PROVIDED RECORDS =
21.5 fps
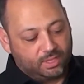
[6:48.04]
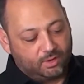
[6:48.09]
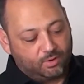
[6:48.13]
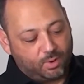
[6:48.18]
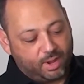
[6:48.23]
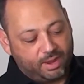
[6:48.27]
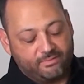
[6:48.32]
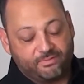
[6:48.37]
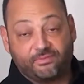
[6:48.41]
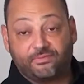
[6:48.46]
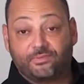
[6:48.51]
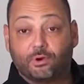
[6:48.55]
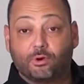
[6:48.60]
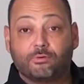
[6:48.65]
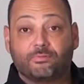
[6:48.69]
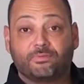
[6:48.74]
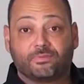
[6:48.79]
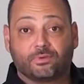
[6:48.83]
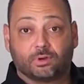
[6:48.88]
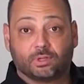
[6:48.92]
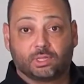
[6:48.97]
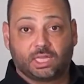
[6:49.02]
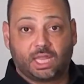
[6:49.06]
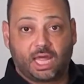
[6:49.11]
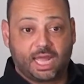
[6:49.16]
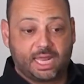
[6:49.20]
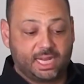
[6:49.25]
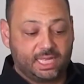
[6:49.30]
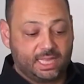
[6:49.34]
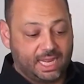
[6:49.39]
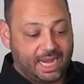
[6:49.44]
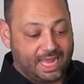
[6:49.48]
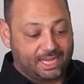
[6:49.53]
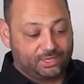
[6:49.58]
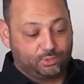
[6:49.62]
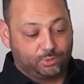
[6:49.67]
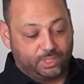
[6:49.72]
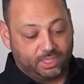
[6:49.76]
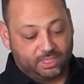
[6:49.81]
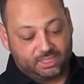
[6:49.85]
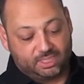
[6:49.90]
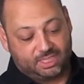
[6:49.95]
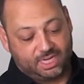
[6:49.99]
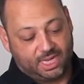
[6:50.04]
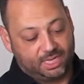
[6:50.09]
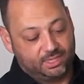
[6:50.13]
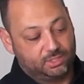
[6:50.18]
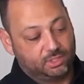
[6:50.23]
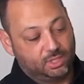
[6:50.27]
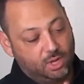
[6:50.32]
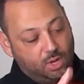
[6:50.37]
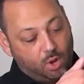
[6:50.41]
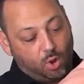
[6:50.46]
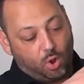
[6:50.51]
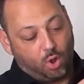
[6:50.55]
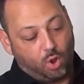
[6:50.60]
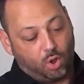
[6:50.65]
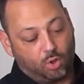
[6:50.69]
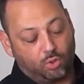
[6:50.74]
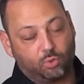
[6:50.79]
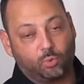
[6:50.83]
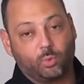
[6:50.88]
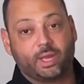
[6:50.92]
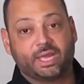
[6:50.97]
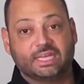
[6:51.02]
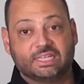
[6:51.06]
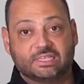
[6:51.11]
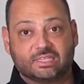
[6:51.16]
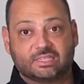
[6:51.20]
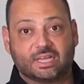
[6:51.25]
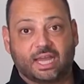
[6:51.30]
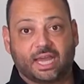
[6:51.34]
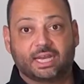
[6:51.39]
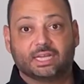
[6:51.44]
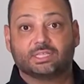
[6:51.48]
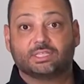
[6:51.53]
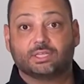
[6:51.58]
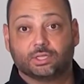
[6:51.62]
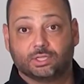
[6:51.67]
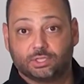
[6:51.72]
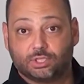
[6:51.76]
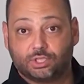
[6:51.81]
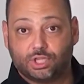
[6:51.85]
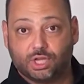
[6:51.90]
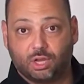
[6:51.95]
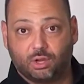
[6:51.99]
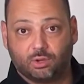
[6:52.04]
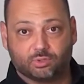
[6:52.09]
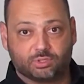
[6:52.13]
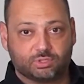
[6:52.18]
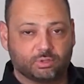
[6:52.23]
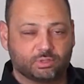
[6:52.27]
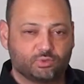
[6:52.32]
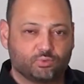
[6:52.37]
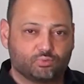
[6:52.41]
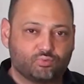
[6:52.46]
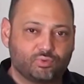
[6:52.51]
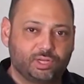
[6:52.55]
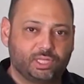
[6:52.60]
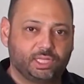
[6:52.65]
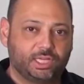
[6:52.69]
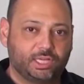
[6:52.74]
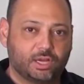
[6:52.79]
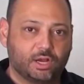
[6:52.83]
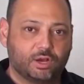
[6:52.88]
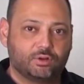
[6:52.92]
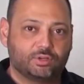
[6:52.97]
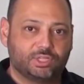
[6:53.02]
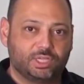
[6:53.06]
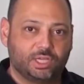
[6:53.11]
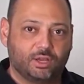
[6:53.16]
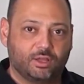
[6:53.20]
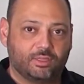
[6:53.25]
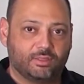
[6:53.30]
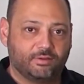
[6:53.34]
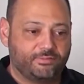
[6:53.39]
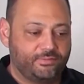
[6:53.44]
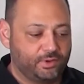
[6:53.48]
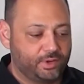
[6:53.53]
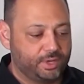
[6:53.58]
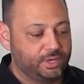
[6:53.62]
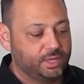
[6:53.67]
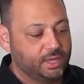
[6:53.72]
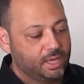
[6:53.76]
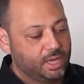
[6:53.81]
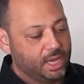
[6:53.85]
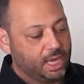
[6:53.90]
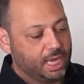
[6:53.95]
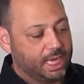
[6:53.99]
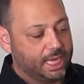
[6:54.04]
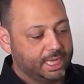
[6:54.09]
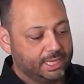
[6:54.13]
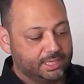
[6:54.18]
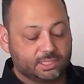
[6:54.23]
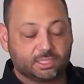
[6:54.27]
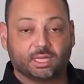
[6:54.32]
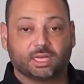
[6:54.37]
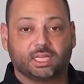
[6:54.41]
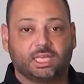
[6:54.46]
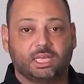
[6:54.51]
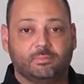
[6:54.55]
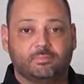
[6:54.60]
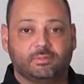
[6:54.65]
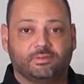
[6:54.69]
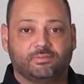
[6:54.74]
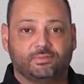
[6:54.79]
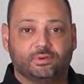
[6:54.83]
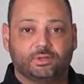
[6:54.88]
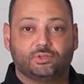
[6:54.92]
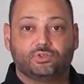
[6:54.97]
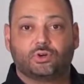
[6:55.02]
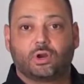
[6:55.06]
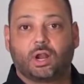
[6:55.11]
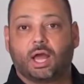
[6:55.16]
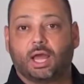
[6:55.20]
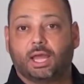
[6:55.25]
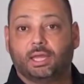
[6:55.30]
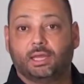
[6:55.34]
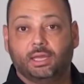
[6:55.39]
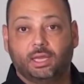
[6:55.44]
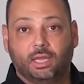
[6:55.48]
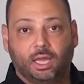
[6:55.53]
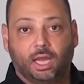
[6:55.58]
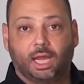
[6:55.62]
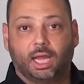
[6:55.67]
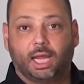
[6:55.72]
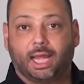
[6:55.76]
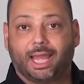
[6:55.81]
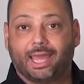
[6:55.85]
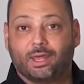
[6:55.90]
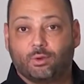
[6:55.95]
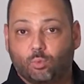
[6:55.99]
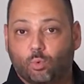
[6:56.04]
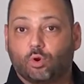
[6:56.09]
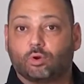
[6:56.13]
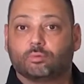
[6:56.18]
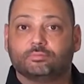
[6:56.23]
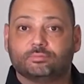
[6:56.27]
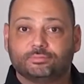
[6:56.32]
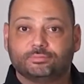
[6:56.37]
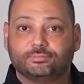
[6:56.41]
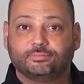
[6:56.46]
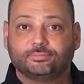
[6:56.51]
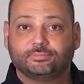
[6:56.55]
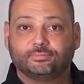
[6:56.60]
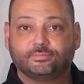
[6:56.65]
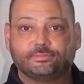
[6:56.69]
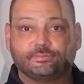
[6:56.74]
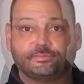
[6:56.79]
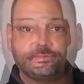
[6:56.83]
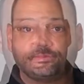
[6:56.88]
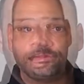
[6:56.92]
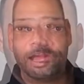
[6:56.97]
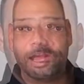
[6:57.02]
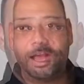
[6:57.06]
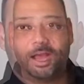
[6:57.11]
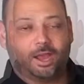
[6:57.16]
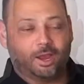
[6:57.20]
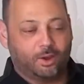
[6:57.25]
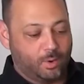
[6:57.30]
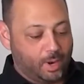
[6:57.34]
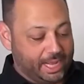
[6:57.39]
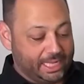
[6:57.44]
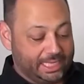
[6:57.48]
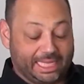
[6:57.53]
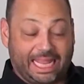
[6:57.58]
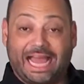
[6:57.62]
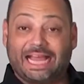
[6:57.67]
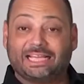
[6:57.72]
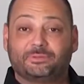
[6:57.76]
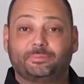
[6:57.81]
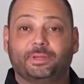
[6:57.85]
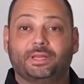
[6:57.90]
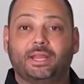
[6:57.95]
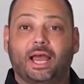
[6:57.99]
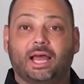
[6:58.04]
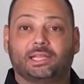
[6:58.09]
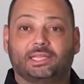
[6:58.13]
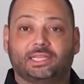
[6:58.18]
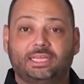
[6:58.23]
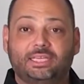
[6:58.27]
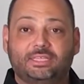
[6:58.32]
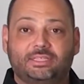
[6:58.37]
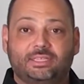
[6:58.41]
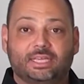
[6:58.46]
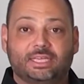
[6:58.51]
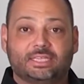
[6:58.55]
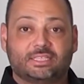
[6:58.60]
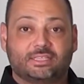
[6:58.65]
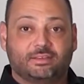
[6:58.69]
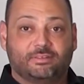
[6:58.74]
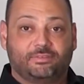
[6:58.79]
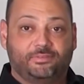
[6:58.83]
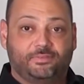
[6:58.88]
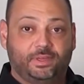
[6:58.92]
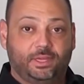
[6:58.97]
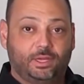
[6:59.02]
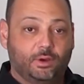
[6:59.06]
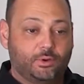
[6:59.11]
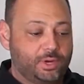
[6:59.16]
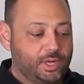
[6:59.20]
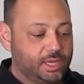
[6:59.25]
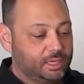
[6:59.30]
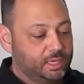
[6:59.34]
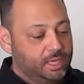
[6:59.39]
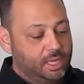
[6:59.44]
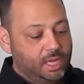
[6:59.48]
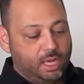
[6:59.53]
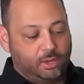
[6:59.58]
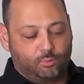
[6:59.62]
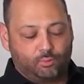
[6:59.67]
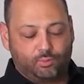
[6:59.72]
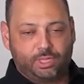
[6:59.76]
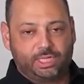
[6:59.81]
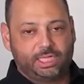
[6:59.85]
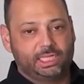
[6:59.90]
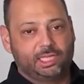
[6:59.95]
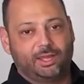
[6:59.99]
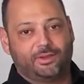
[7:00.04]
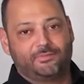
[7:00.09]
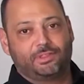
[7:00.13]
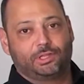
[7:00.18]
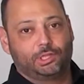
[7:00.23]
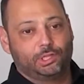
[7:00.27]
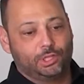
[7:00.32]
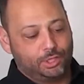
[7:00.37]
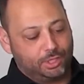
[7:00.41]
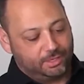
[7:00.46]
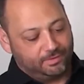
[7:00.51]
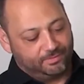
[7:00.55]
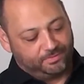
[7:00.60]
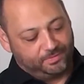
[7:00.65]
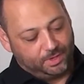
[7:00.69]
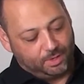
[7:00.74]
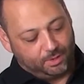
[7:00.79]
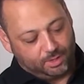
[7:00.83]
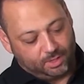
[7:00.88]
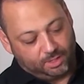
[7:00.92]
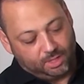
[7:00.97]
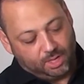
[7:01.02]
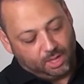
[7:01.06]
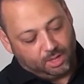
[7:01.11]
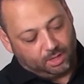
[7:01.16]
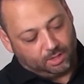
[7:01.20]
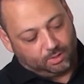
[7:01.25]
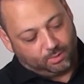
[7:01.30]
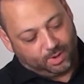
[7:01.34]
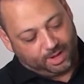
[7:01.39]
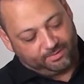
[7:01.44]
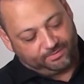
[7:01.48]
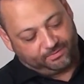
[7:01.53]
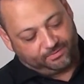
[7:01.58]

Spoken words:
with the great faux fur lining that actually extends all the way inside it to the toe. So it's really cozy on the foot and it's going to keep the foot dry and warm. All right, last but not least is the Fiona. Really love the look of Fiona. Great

TASK REQUIREMENTS = Write out the records above exactly as they appear, leaving out any pictures.

FINISHED EXERCISE =
21.5 fps
[6:48.04]
[6:48.09]
[6:48.13]
[6:48.18]
[6:48.23]
[6:48.27]
[6:48.32]
[6:48.37]
[6:48.41]
[6:48.46]
[6:48.51]
[6:48.55]
[6:48.60]
[6:48.65]
[6:48.69]
[6:48.74]
[6:48.79]
[6:48.83]
[6:48.88]
[6:48.92]
[6:48.97]
[6:49.02]
[6:49.06]
[6:49.11]
[6:49.16]
[6:49.20]
[6:49.25]
[6:49.30]
[6:49.34]
[6:49.39]
[6:49.44]
[6:49.48]
[6:49.53]
[6:49.58]
[6:49.62]
[6:49.67]
[6:49.72]
[6:49.76]
[6:49.81]
[6:49.85]
[6:49.90]
[6:49.95]
[6:49.99]
[6:50.04]
[6:50.09]
[6:50.13]
[6:50.18]
[6:50.23]
[6:50.27]
[6:50.32]
[6:50.37]
[6:50.41]
[6:50.46]
[6:50.51]
[6:50.55]
[6:50.60]
[6:50.65]
[6:50.69]
[6:50.74]
[6:50.79]
[6:50.83]
[6:50.88]
[6:50.92]
[6:50.97]
[6:51.02]
[6:51.06]
[6:51.11]
[6:51.16]
[6:51.20]
[6:51.25]
[6:51.30]
[6:51.34]
[6:51.39]
[6:51.44]
[6:51.48]
[6:51.53]
[6:51.58]
[6:51.62]
[6:51.67]
[6:51.72]
[6:51.76]
[6:51.81]
[6:51.85]
[6:51.90]
[6:51.95]
[6:51.99]
[6:52.04]
[6:52.09]
[6:52.13]
[6:52.18]
[6:52.23]
[6:52.27]
[6:52.32]
[6:52.37]
[6:52.41]
[6:52.46]
[6:52.51]
[6:52.55]
[6:52.60]
[6:52.65]
[6:52.69]
[6:52.74]
[6:52.79]
[6:52.83]
[6:52.88]
[6:52.92]
[6:52.97]
[6:53.02]
[6:53.06]
[6:53.11]
[6:53.16]
[6:53.20]
[6:53.25]
[6:53.30]
[6:53.34]
[6:53.39]
[6:53.44]
[6:53.48]
[6:53.53]
[6:53.58]
[6:53.62]
[6:53.67]
[6:53.72]
[6:53.76]
[6:53.81]
[6:53.85]
[6:53.90]
[6:53.95]
[6:53.99]
[6:54.04]
[6:54.09]
[6:54.13]
[6:54.18]
[6:54.23]
[6:54.27]
[6:54.32]
[6:54.37]
[6:54.41]
[6:54.46]
[6:54.51]
[6:54.55]
[6:54.60]
[6:54.65]
[6:54.69]
[6:54.74]
[6:54.79]
[6:54.83]
[6:54.88]
[6:54.92]
[6:54.97]
[6:55.02]
[6:55.06]
[6:55.11]
[6:55.16]
[6:55.20]
[6:55.25]
[6:55.30]
[6:55.34]
[6:55.39]
[6:55.44]
[6:55.48]
[6:55.53]
[6:55.58]
[6:55.62]
[6:55.67]
[6:55.72]
[6:55.76]
[6:55.81]
[6:55.85]
[6:55.90]
[6:55.95]
[6:55.99]
[6:56.04]
[6:56.09]
[6:56.13]
[6:56.18]
[6:56.23]
[6:56.27]
[6:56.32]
[6:56.37]
[6:56.41]
[6:56.46]
[6:56.51]
[6:56.55]
[6:56.60]
[6:56.65]
[6:56.69]
[6:56.74]
[6:56.79]
[6:56.83]
[6:56.88]
[6:56.92]
[6:56.97]
[6:57.02]
[6:57.06]
[6:57.11]
[6:57.16]
[6:57.20]
[6:57.25]
[6:57.30]
[6:57.34]
[6:57.39]
[6:57.44]
[6:57.48]
[6:57.53]
[6:57.58]
[6:57.62]
[6:57.67]
[6:57.72]
[6:57.76]
[6:57.81]
[6:57.85]
[6:57.90]
[6:57.95]
[6:57.99]
[6:58.04]
[6:58.09]
[6:58.13]
[6:58.18]
[6:58.23]
[6:58.27]
[6:58.32]
[6:58.37]
[6:58.41]
[6:58.46]
[6:58.51]
[6:58.55]
[6:58.60]
[6:58.65]
[6:58.69]
[6:58.74]
[6:58.79]
[6:58.83]
[6:58.88]
[6:58.92]
[6:58.97]
[6:59.02]
[6:59.06]
[6:59.11]
[6:59.16]
[6:59.20]
[6:59.25]
[6:59.30]
[6:59.34]
[6:59.39]
[6:59.44]
[6:59.48]
[6:59.53]
[6:59.58]
[6:59.62]
[6:59.67]
[6:59.72]
[6:59.76]
[6:59.81]
[6:59.85]
[6:59.90]
[6:59.95]
[6:59.99]
[7:00.04]
[7:00.09]
[7:00.13]
[7:00.18]
[7:00.23]
[7:00.27]
[7:00.32]
[7:00.37]
[7:00.41]
[7:00.46]
[7:00.51]
[7:00.55]
[7:00.60]
[7:00.65]
[7:00.69]
[7:00.74]
[7:00.79]
[7:00.83]
[7:00.88]
[7:00.92]
[7:00.97]
[7:01.02]
[7:01.06]
[7:01.11]
[7:01.16]
[7:01.20]
[7:01.25]
[7:01.30]
[7:01.34]
[7:01.39]
[7:01.44]
[7:01.48]
[7:01.53]
[7:01.58]

Spoken words:
with the great faux fur lining that actually extends all the way inside it to the toe. So it's really cozy on the foot and it's going to keep the foot dry and warm. All right, last but not least is the Fiona. Really love the look of Fiona. Great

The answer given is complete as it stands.